Upon this review, as stated, petitioners advance only their constructive trust claim. In so doing they challenge not only the Bankruptcy Judge’s Conclusions of Law, but, as well, his Findings of Fact. To ascertain the appropriate standard of review of those factual determinations, it is to be noted initially that, on this review, jurisdiction is conferred upon this court by § 2a(10) of the Bankruptcy Act, 11 U.S.C. § 11a (10), which empowers the court to

[cjonsider records, findings, and orders certified to the judges by referees, and confirm, modify, or reverse such findings and orders, or return such records with instructions for further proceedings ....

Implementing this statutory provision, Bankruptcy Rule 810 defines the allowable scope of review of a Bankruptcy Judge’s findings of fact as follows:

Upon an appeal the district court may affirm, modify, or reverse a referee’s judgment or order, or remand with instructions for further proceedings. The court shall accept the referee’s findings of fact unless they are clearly erroneous, and shall give due regard to the opportunity of the referee to judge of the credibility of the witnesses. 3

In enunciating the “clearly erroneous” rule, Rule 810 does not distinguish between operative facts and ultimate findings of fact, based upon inferences from operative facts. Accordingly, of continuing precedential vitality is the holding in In re Pioch, 235 F.2d 903, 905 (3d Cir. 1956), that a finding of an intent to hinder, delay or defraud creditors is an ultimate finding of fact — one comprised of legal inferences from other *958 facts — and thus subject to appellate review free from the “clearly erroneous” standard.

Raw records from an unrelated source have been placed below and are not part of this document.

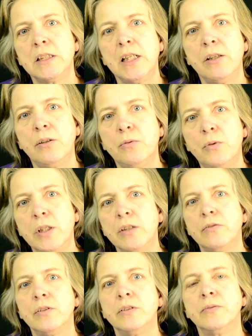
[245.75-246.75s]
Oh,
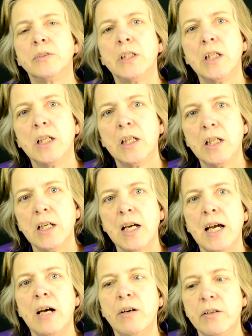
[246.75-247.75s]
wonderful.
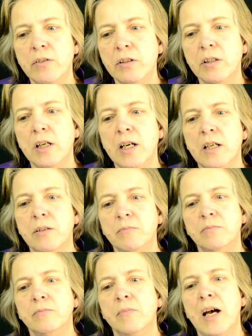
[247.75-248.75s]
However,
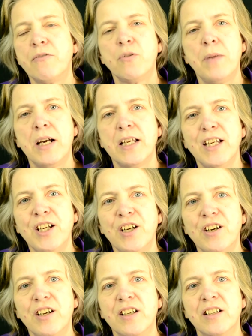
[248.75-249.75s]
after about a
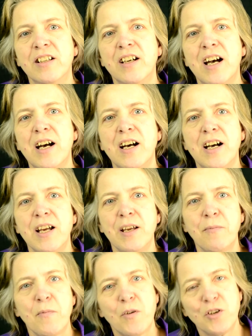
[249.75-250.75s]
year, I
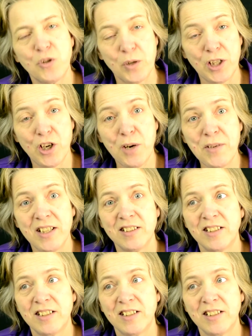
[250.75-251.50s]
joined the Army.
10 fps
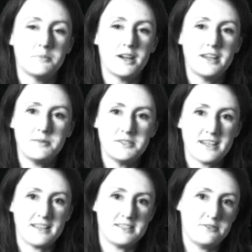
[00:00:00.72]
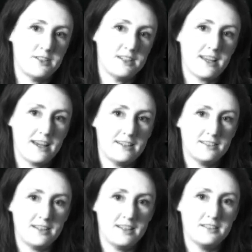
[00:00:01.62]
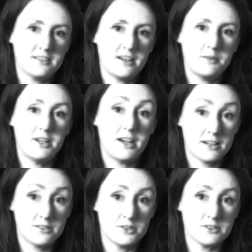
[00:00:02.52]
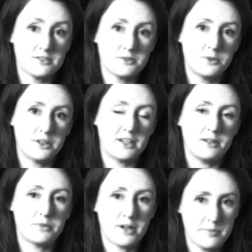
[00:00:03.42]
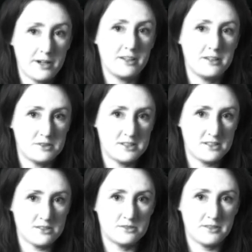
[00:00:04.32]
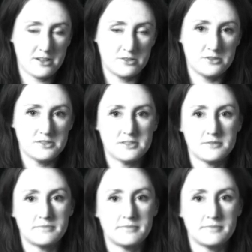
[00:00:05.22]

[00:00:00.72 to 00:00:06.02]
My name is Cassie Findlay, and I'm an archivist working primarily with digital records.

On the other hand, although ultimate facts may be reviewed free of the “clearly erroneous” rule, if the record reveals a reasonable basis for such findings, a reviewing court cannot reject them and substitute its own therefor simply to achieve what it regards as a more desirable result. In re Arbycraft Co., 288 F.2d 553, 556-557 (3d Cir. 1961). 4

Thus, when conflicting oral testimony is presented, and a witness’ credibility must be resolved, the “clearly erroneous” standard applies, and appropriate deference is due to the bankruptcy court’s opportunity to observe the live witnesses and judge their credibility. Cf. Gov’t.